## [What is being asked]
Transcribe the entries that follow, every word as written, and drop the pictures.

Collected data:
= = = = = = =

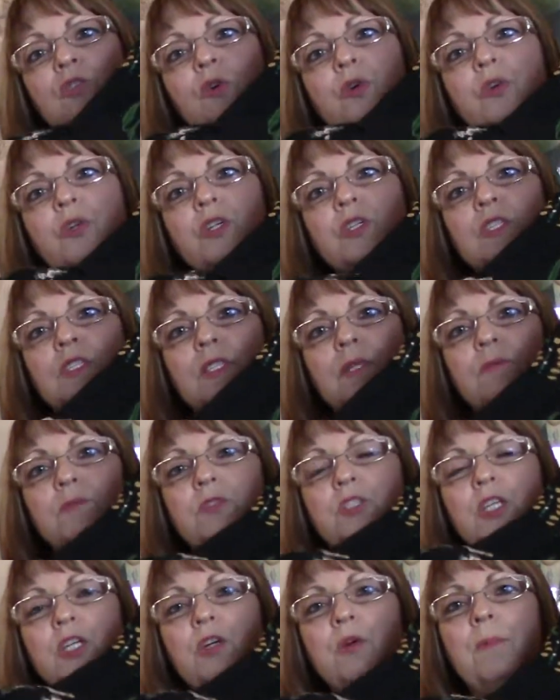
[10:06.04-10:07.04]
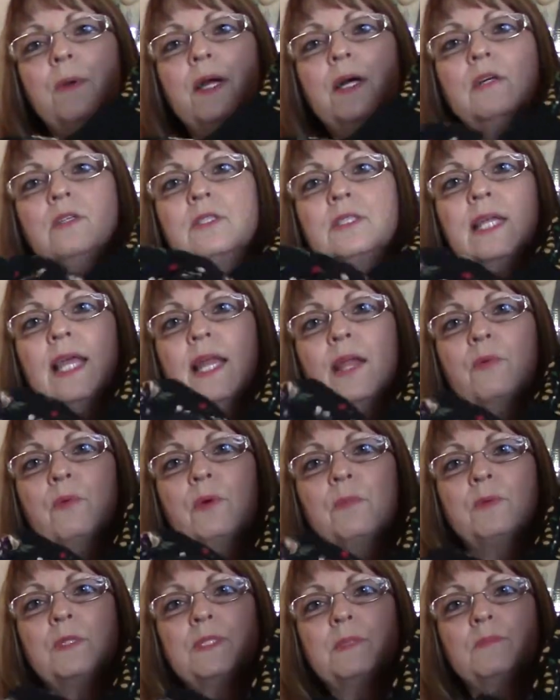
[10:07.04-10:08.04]
ordered some jingle bells, and I
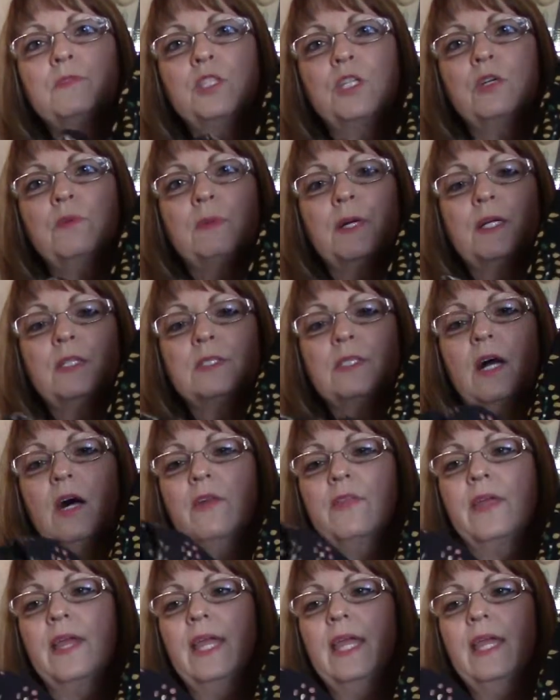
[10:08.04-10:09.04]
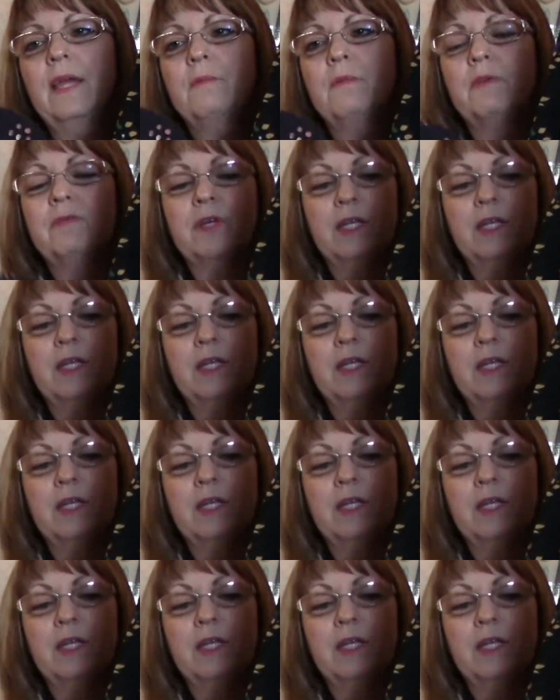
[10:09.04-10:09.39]
want to put some jingle bells on the hem of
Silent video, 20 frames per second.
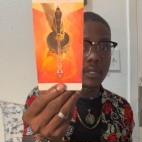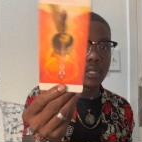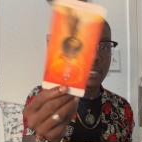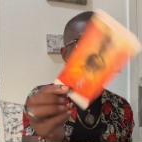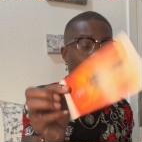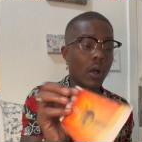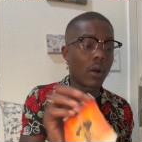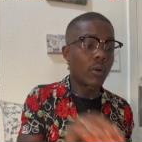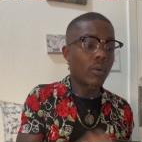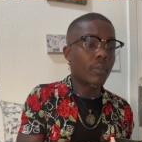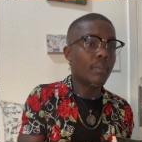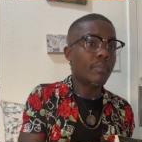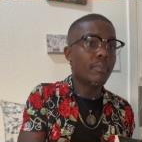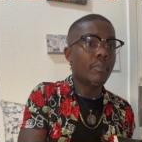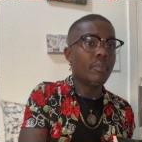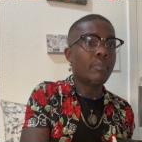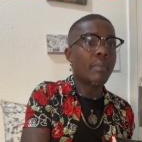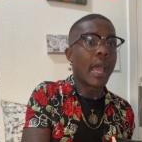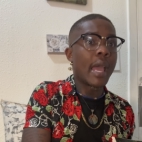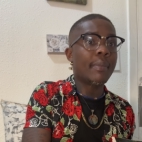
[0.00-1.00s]
So
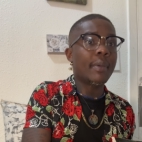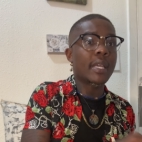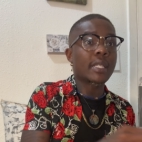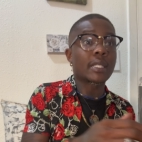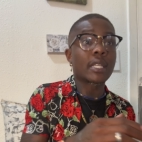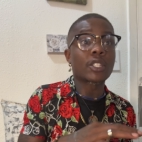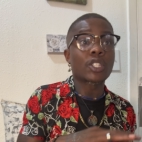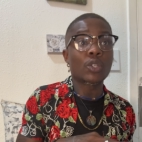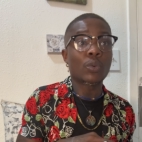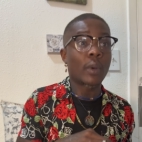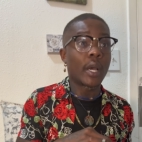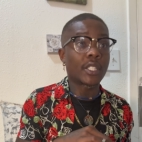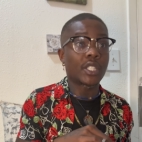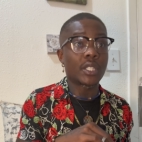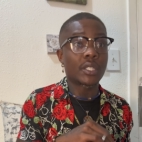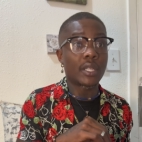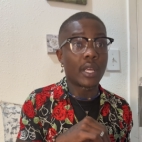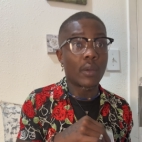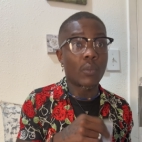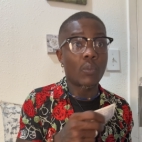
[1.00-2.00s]
maybe a
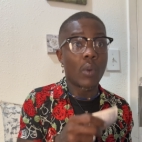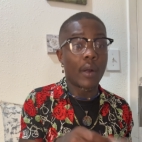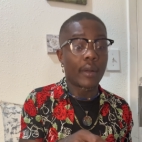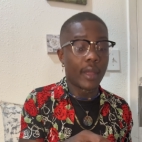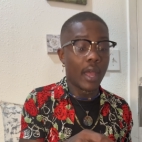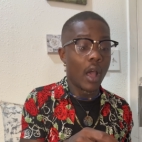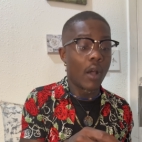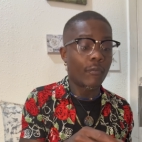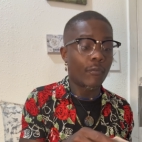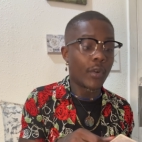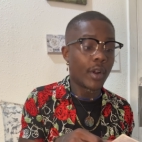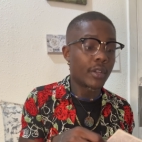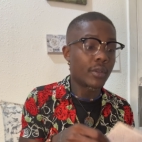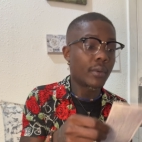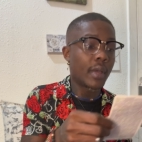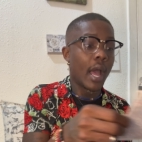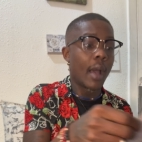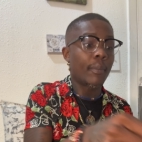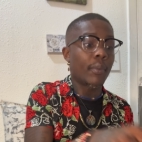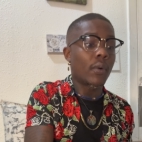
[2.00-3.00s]
situation didn't work out for you,
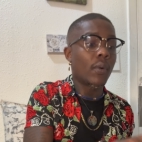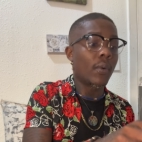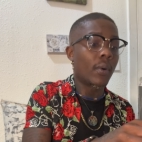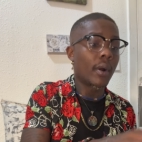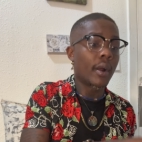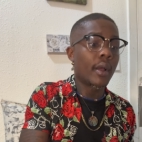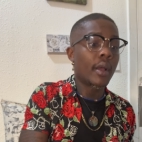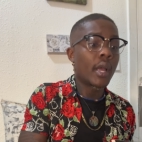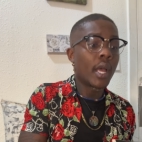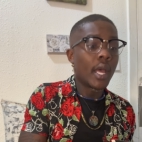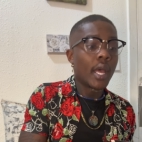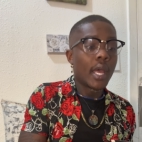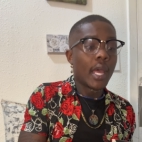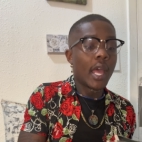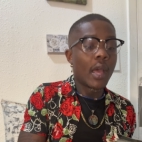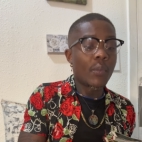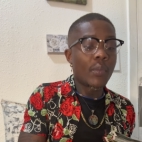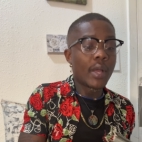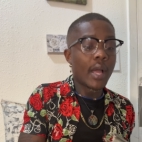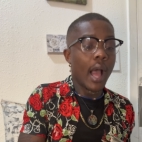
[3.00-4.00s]
Capricorn.
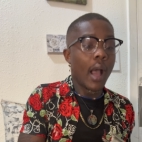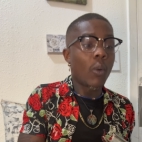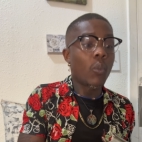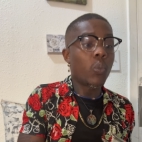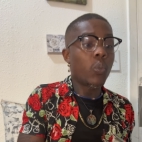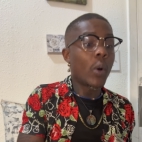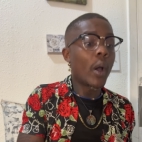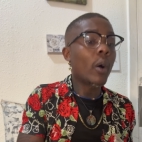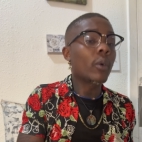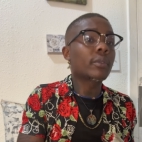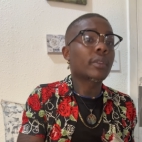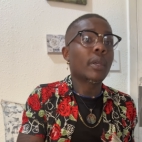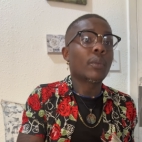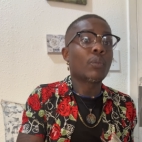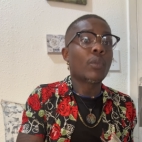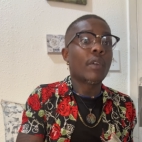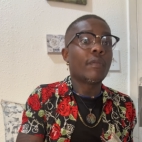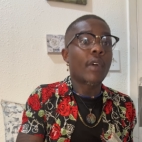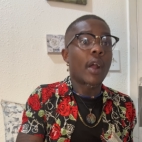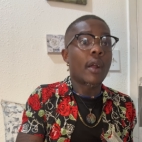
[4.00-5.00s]
And we got wealth in
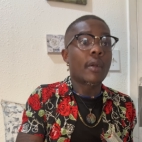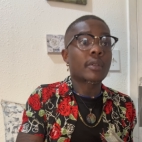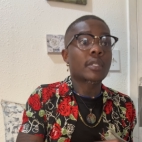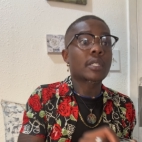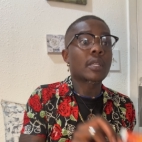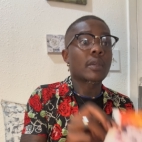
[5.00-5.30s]
reverse.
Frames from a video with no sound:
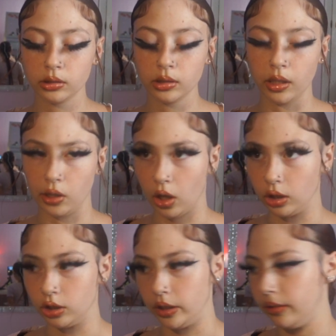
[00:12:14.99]
and Dollar
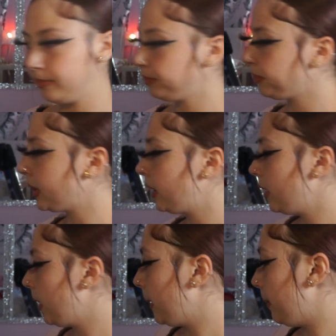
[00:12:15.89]
Tree.
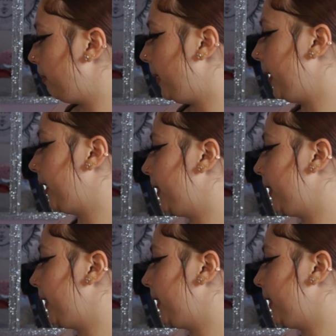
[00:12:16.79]
But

= = = = = = =

## [Solution to the problem]
[10:06.04-10:07.04]
[10:07.04-10:08.04]
ordered some jingle bells, and I
[10:08.04-10:09.04]
[10:09.04-10:09.39]
want to put some jingle bells on the hem of
Silent video, 20 frames per second.
[0.00-1.00s]
So
[1.00-2.00s]
maybe a
[2.00-3.00s]
situation didn't work out for you,
[3.00-4.00s]
Capricorn.
[4.00-5.00s]
And we got wealth in
[5.00-5.30s]
reverse.
Frames from a video with no sound:
[00:12:14.99]
and Dollar
[00:12:15.89]
Tree.
[00:12:16.79]
But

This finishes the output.